Task description
Would you retype, word for word, the line with "[0:01.00-0:02.00]" and each line after it to the end of the entries below, leaving the pictures out?

Information supplied
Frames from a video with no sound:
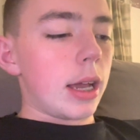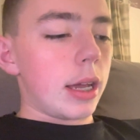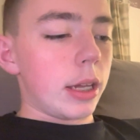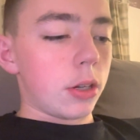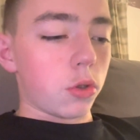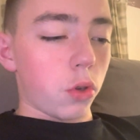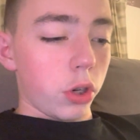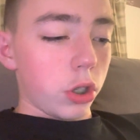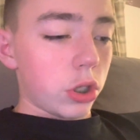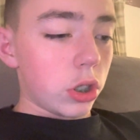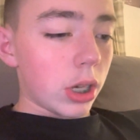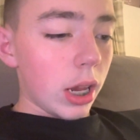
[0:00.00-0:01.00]
it goes on to
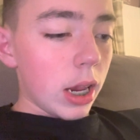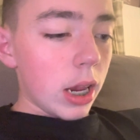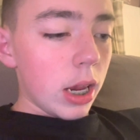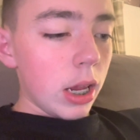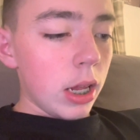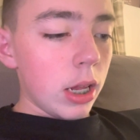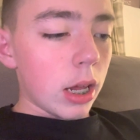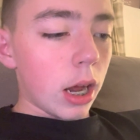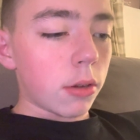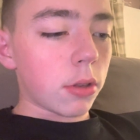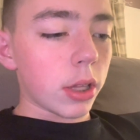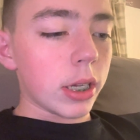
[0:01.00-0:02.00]
say, I
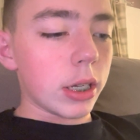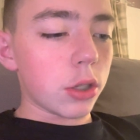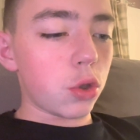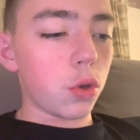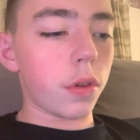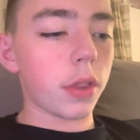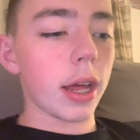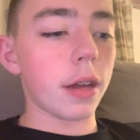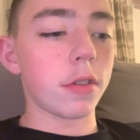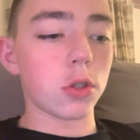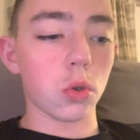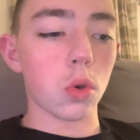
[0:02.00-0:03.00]
would like to thank
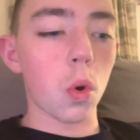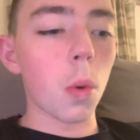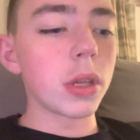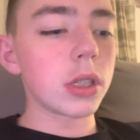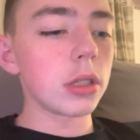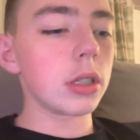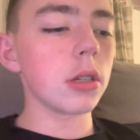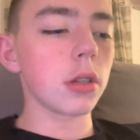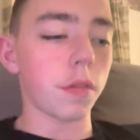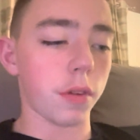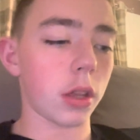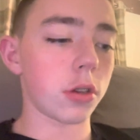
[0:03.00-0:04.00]
Vissel Kobe
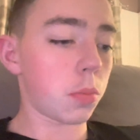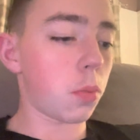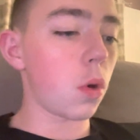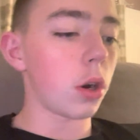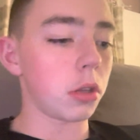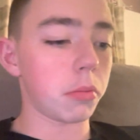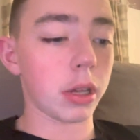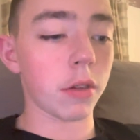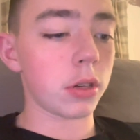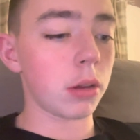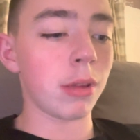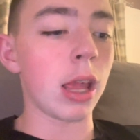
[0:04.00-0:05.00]
sincerely for their support and
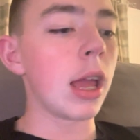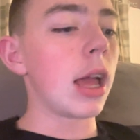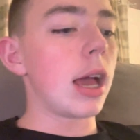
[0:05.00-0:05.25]
given to me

Task result
[0:01.00-0:02.00]
say, I
[0:02.00-0:03.00]
would like to thank
[0:03.00-0:04.00]
Vissel Kobe
[0:04.00-0:05.00]
sincerely for their support and
[0:05.00-0:05.25]
given to me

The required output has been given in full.